Emma Cowley and Jonathan Marsden. Journal of Foot and Ankle Research (2013)



Fatigue not only shortens your stride. It also accentuates your running style. Your “style” means whether you are a pronator and your foot rolls to the inside as you step, or a supinator and your foot rolls to the outside. Clément Scalliet explains: “In simple terms, 80% of runners are pronators and 20% are supinators. As people cover the miles, their inherent tendency only comes to the fore and intensifies. This can lead to hallux valgus bunions for those whose feet roll to the inside, and quintus varus bunionettes for those whose feet roll to the outside.”


Podiatry expert Marie Maligorne confirms what long-distance athletes already know: “When you run a marathon, your feet will extend and gain between half a size and a whole size in length, or 4 to 8 mm. So, the recommendation to get yourself some shoes that are slightly longer with some margin for expansion is worth listening to.”

Marion Delespierre analyses this phenomenon: “When the body is under physical stress the feet swell as more blood flows to them. The influx is an important way to provide energy. This applies to all working muscles including the heart and lower limbs. However, it is at the expense of the digestive system, which lacks blood flow and this can lead to stomach problems.” So, to finish a marathon you need to be plucky and have plenty of blood flowing to both belly and feet!


Bipeds all have one foot is stronger than the other. Your dominant foot is the one you kick a ball with when on the football pitch and the one you naturally lead with when going downstairs. During a marathon, your stride puts a kind of pressure on your feet called plantar pressure. This pressure is slightly greater on your dominant foot for the first few miles.

However, as you cover the distance, your stride gradually becomes more unbalanced in the sense that your dominant foot works harder, while your weaker foot works less. As you approach the finish line, the pressure on your dominant foot is 2.5 times greater than that on your weaker foot.


*Long distance running increases plantar pressures beneath the metatarsal heads: a barefoot walking investigation of 200 marathon runners.

Fernholz F, Kibele C, Rosenbaum D. (2008)


You’ll certainly have some sweat on your brow when you finish a marathon, but you will also have sweaty feet. They are made to work incredibly hard as you run and sweat a great deal. Your foot temperature can rapidly increase due to increased blood flow, friction and - sometimes - the weather.

These hot, humid conditions, combined with fatigue and loosening laces, create the perfect environment for blisters to form, especially under the heads of the metatarsals and at the back of the heel.



During a marathon, your feet change due to the physical stress they are under. There can be two consequences: you may have to abandon the run or, worse, endure post-race trauma that could lead to more serious injuries. To counteract this, the ideal solution is an insole. 
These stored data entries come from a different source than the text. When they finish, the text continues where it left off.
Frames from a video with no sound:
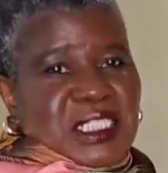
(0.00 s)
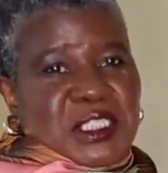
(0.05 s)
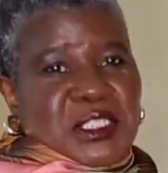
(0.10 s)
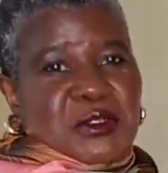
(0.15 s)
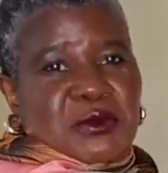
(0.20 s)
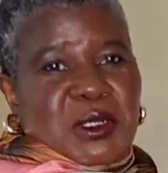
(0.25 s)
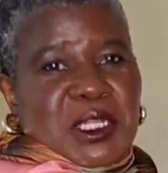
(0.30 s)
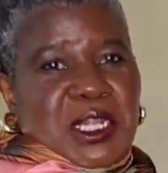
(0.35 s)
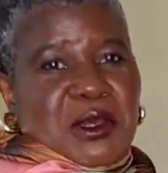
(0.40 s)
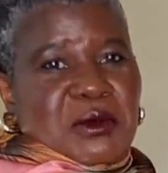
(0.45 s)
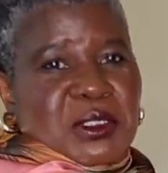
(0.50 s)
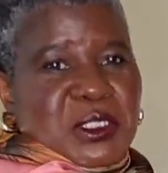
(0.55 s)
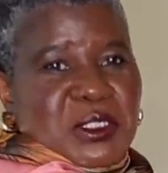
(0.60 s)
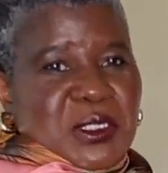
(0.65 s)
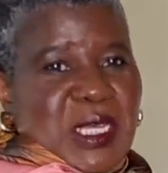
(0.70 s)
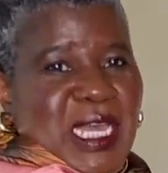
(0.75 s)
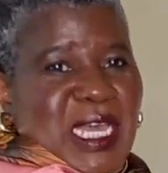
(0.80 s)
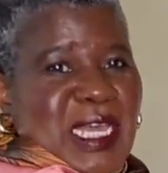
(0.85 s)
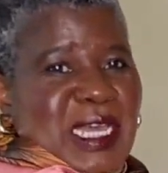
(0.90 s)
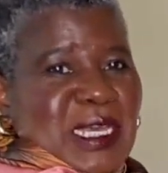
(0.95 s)
is what
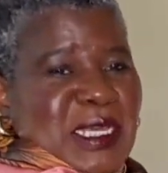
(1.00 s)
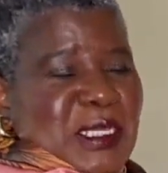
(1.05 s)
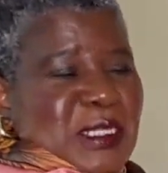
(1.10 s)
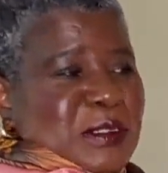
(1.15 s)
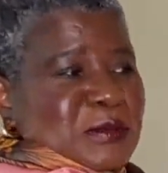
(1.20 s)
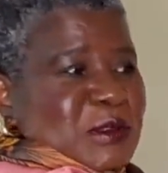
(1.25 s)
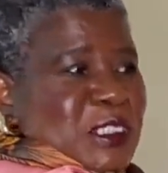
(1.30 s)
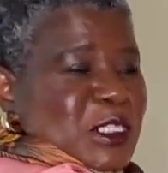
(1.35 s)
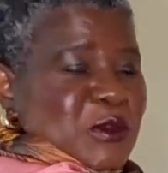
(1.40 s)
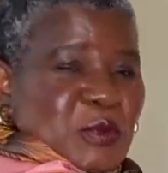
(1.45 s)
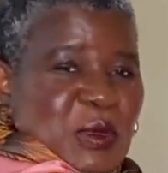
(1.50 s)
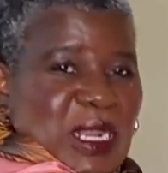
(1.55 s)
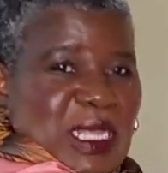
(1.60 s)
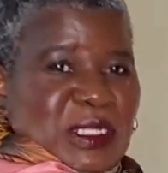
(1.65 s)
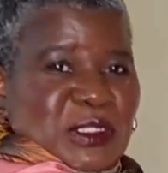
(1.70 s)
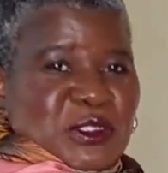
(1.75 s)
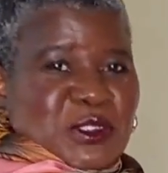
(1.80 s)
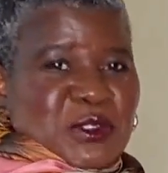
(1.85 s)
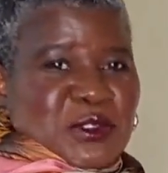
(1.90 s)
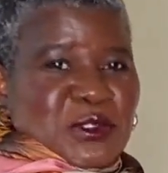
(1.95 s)
I did plan
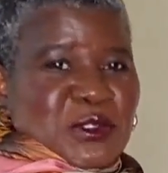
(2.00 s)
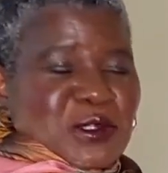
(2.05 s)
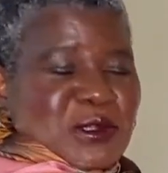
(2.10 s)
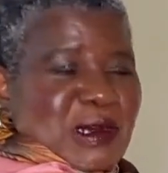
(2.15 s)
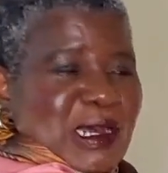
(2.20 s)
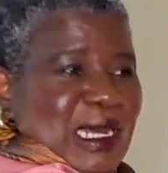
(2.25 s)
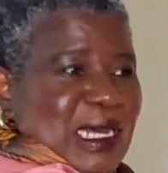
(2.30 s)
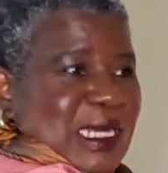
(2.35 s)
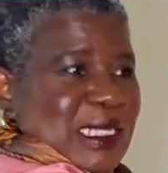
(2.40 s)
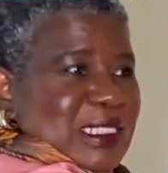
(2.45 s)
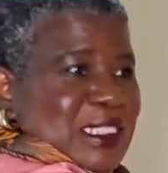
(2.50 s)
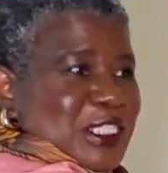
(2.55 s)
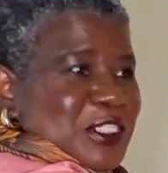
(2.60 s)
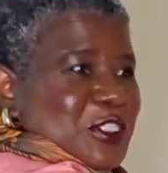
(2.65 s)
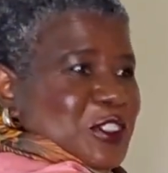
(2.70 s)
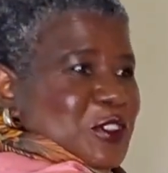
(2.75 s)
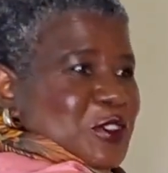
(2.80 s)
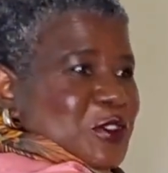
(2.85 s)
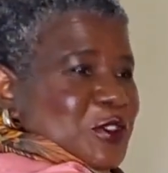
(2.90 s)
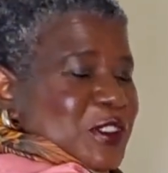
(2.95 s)
to teach
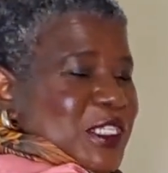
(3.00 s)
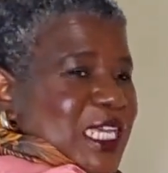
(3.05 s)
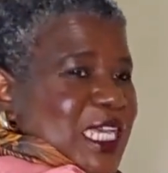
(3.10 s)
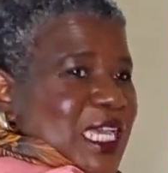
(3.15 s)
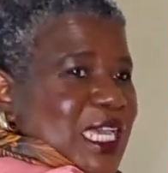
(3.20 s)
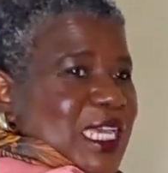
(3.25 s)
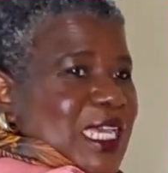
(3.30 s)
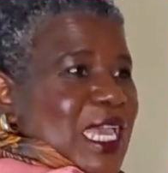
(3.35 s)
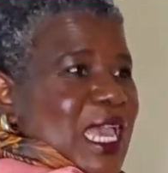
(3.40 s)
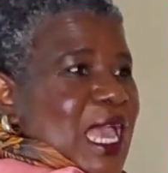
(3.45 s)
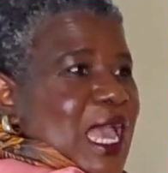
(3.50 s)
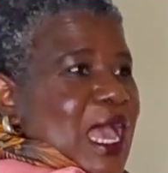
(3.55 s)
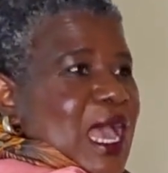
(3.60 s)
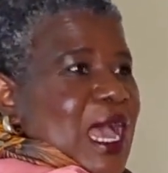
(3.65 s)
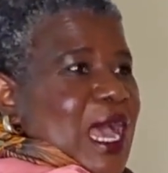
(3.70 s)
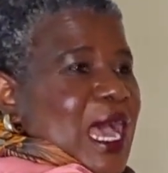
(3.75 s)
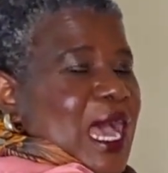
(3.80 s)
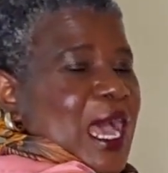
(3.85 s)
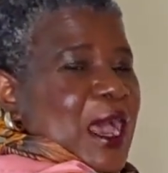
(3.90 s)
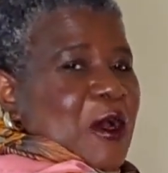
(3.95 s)
you today.
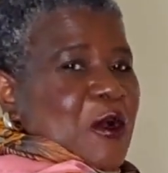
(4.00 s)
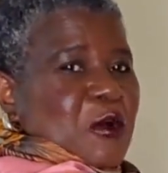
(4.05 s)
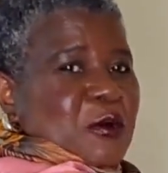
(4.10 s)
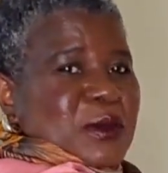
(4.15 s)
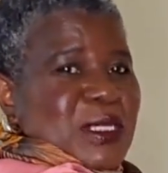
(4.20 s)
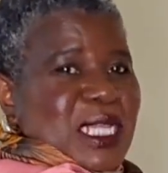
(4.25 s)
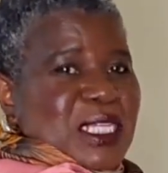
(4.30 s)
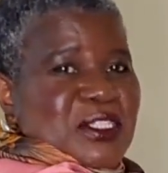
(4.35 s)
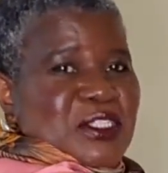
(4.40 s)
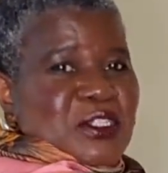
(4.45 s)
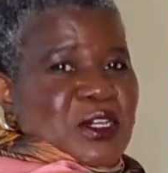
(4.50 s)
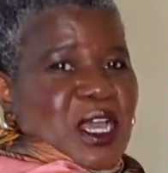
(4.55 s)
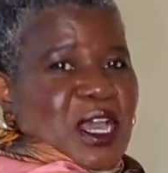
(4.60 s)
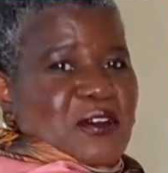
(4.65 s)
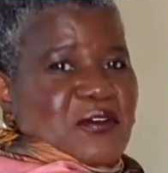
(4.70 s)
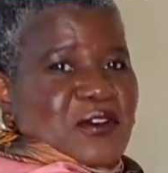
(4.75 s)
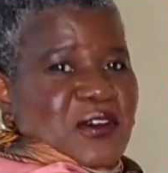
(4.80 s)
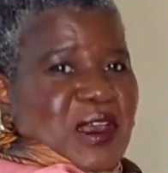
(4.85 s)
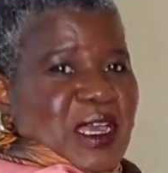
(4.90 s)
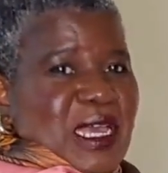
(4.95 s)
I hope that you
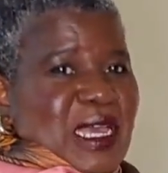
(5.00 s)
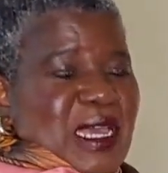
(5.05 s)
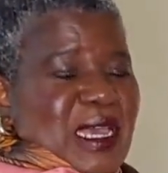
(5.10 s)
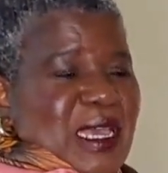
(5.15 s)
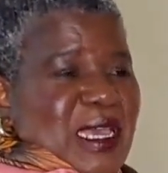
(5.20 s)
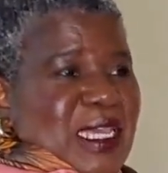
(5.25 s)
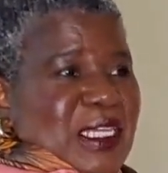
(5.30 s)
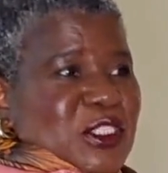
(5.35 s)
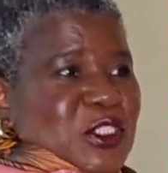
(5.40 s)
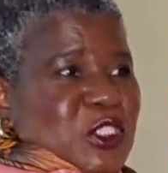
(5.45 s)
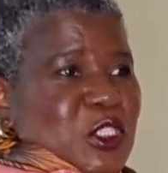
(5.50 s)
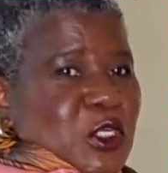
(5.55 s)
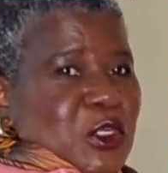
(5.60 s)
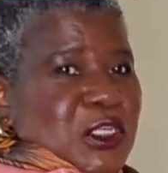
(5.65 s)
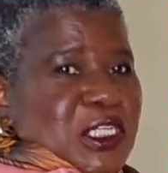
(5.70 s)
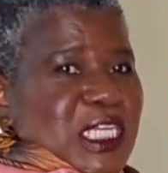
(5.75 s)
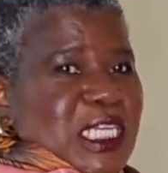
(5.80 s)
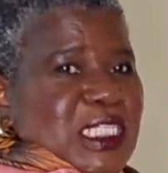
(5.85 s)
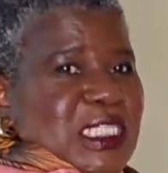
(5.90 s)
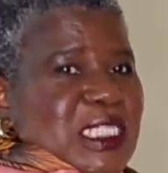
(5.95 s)
have enjoyed
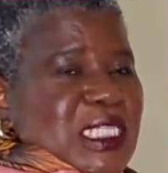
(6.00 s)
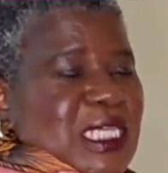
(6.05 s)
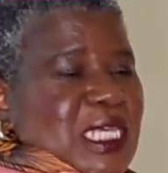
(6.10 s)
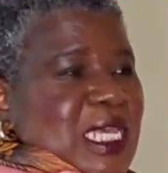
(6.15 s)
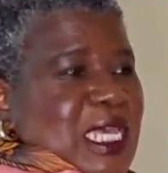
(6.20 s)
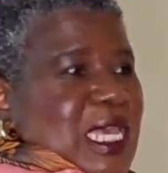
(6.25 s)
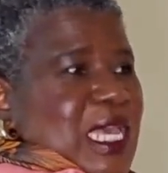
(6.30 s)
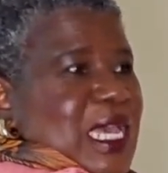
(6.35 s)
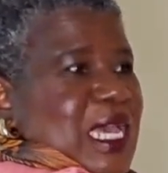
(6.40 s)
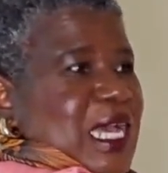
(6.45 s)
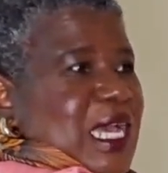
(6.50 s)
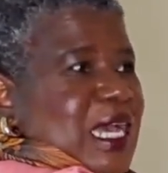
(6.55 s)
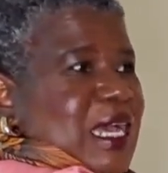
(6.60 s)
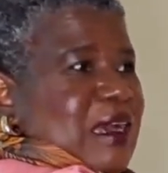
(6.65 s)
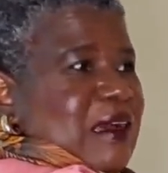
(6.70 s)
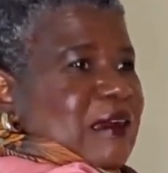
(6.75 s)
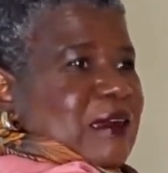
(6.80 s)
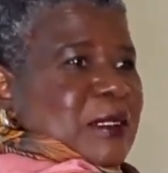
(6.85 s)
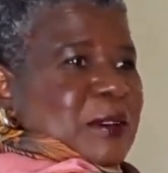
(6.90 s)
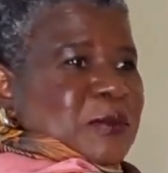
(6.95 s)
it.
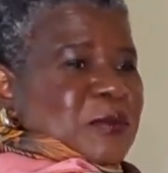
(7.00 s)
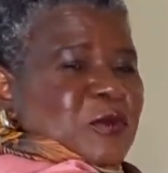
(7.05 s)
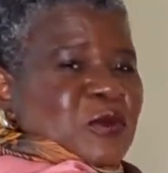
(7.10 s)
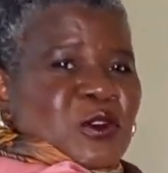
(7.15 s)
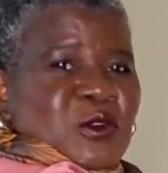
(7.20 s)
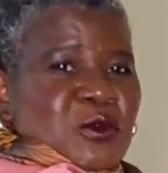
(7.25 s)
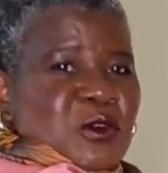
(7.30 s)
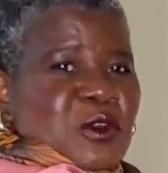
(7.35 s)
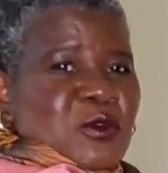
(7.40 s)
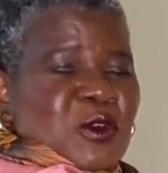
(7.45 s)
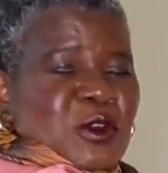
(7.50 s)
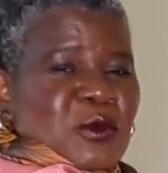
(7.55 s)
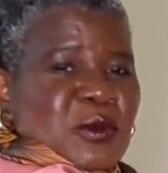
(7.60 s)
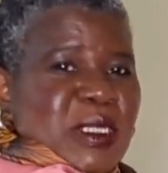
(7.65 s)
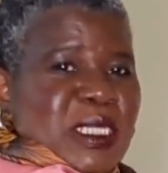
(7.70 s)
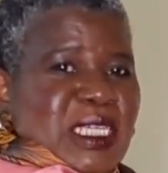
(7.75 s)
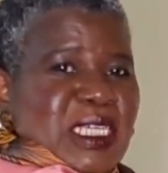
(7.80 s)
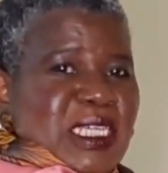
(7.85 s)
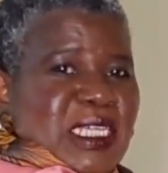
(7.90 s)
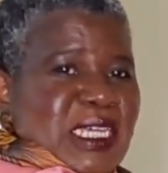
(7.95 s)
We will
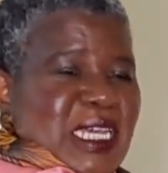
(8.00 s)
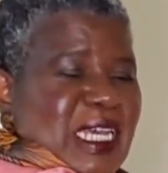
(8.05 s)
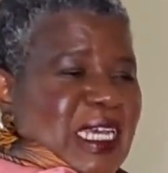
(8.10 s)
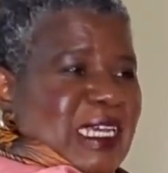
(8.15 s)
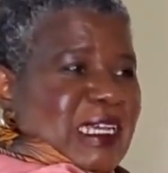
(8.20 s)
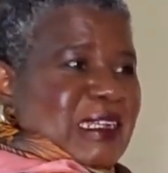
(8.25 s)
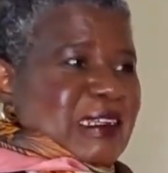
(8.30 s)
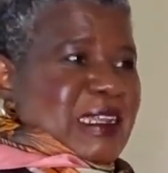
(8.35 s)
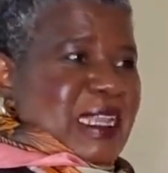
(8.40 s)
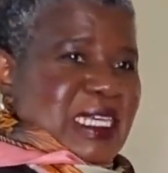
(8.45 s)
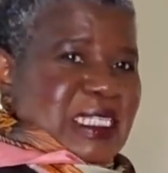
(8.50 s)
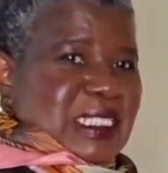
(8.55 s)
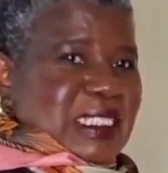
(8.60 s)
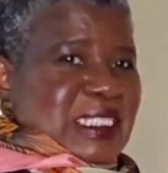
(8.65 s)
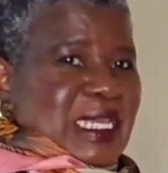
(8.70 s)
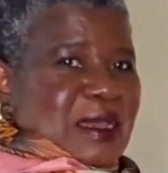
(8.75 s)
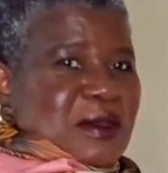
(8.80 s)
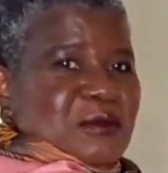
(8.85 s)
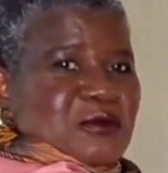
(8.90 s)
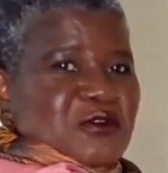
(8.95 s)
be next
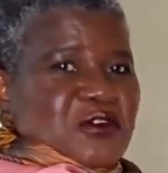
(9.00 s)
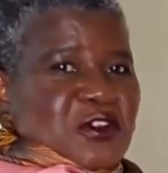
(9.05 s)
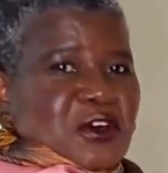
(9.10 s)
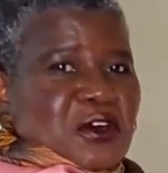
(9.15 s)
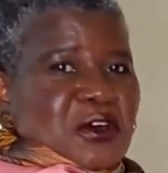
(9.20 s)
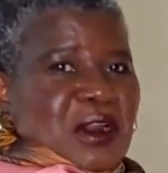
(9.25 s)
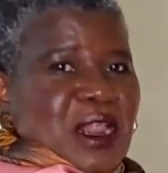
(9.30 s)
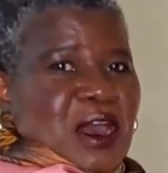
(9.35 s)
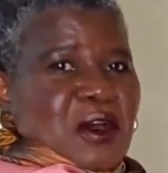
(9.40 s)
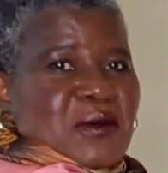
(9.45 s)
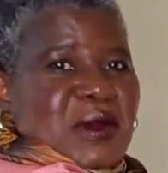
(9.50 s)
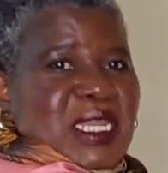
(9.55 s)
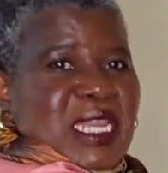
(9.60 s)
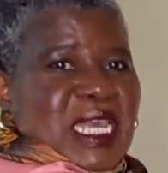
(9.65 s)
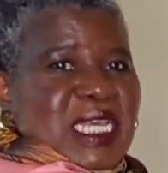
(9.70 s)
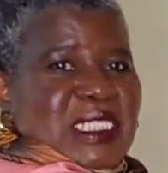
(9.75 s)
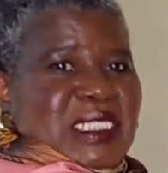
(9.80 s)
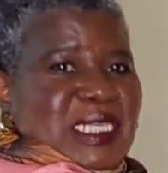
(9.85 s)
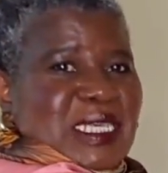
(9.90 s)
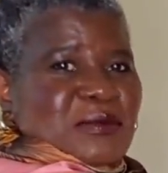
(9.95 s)
time for our
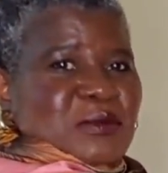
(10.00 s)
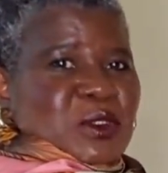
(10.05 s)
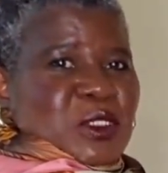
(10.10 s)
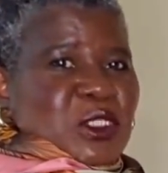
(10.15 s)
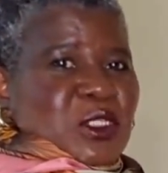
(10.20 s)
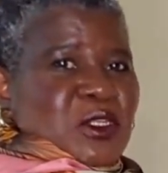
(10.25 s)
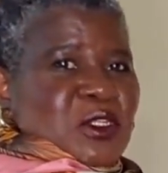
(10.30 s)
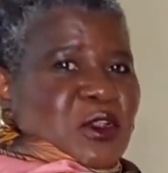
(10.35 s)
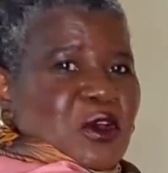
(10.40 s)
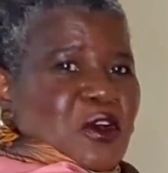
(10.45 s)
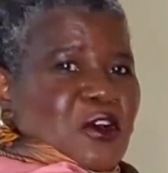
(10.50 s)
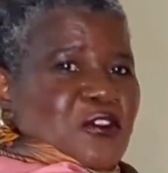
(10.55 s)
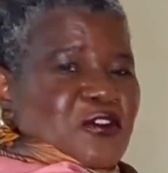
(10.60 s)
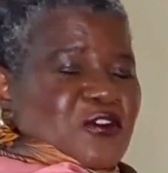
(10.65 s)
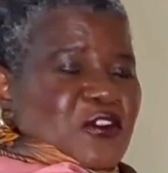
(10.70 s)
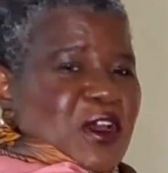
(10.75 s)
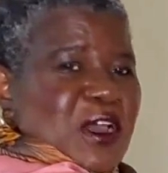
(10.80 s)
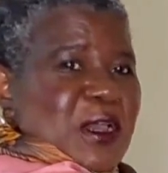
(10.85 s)
next episode of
Céline Vocanson, Head of R&D at Sidas and a marathon runner herself, explains:

- “First, the insole has a shell at the heel to hold, support and mould to the arch of the foot. This means muscle groups have less work to do and limits the risks of cramping and the plantar arch falling. The aim is to maintain your natural stride for as long as possible!”


- “Next, the insole works like a car bucket seat in that once the foot is comfortably in place, it won’t slide back and forth. The goal is to avoid overheating and blisters.”


- “Finally, the insole supports and optimises the absorbo-propulsive movement of a runner striding along. This is because there is gel or EVA at the heel for absorption and a more dynamic material at the forefoot.”